* Task prompt:
Your output should be the line that contains "[00:13:01.15]" and all lines after it in the records, retyped exactly through the last one.

Exercise inputs Start Marker

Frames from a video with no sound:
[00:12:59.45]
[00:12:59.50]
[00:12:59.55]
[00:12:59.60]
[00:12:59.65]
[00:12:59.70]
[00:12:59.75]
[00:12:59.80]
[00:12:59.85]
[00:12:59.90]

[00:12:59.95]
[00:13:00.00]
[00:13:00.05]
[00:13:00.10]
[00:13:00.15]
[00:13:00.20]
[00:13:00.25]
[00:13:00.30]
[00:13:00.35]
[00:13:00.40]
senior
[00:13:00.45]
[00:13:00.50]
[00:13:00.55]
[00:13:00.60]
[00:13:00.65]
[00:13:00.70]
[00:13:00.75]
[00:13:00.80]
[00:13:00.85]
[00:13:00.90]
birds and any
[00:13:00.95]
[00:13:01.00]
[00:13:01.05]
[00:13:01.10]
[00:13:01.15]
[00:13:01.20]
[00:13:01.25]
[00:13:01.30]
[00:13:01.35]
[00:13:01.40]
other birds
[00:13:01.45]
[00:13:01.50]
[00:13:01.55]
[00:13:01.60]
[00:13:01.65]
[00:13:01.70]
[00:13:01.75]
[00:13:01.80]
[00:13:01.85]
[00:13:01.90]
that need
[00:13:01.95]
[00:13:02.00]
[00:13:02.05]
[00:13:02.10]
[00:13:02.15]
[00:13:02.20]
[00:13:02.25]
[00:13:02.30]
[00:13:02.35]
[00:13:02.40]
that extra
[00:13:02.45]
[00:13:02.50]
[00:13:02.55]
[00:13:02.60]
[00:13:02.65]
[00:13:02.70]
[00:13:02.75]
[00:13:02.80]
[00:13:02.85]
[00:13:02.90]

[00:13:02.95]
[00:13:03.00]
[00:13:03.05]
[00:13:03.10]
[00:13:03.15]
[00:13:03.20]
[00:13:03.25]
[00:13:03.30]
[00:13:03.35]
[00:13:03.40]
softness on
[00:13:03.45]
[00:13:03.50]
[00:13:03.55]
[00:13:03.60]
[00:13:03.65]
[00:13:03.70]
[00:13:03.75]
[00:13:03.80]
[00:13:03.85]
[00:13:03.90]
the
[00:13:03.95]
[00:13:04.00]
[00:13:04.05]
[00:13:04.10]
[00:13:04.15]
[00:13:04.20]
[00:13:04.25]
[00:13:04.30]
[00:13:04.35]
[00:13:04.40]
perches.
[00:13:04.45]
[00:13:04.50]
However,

Exercise inputs End Marker

* Answer to the problem:
[00:13:01.15]
[00:13:01.20]
[00:13:01.25]
[00:13:01.30]
[00:13:01.35]
[00:13:01.40]
other birds
[00:13:01.45]
[00:13:01.50]
[00:13:01.55]
[00:13:01.60]
[00:13:01.65]
[00:13:01.70]
[00:13:01.75]
[00:13:01.80]
[00:13:01.85]
[00:13:01.90]
that need
[00:13:01.95]
[00:13:02.00]
[00:13:02.05]
[00:13:02.10]
[00:13:02.15]
[00:13:02.20]
[00:13:02.25]
[00:13:02.30]
[00:13:02.35]
[00:13:02.40]
that extra
[00:13:02.45]
[00:13:02.50]
[00:13:02.55]
[00:13:02.60]
[00:13:02.65]
[00:13:02.70]
[00:13:02.75]
[00:13:02.80]
[00:13:02.85]
[00:13:02.90]

[00:13:02.95]
[00:13:03.00]
[00:13:03.05]
[00:13:03.10]
[00:13:03.15]
[00:13:03.20]
[00:13:03.25]
[00:13:03.30]
[00:13:03.35]
[00:13:03.40]
softness on
[00:13:03.45]
[00:13:03.50]
[00:13:03.55]
[00:13:03.60]
[00:13:03.65]
[00:13:03.70]
[00:13:03.75]
[00:13:03.80]
[00:13:03.85]
[00:13:03.90]
the
[00:13:03.95]
[00:13:04.00]
[00:13:04.05]
[00:13:04.10]
[00:13:04.15]
[00:13:04.20]
[00:13:04.25]
[00:13:04.30]
[00:13:04.35]
[00:13:04.40]
perches.
[00:13:04.45]
[00:13:04.50]
However,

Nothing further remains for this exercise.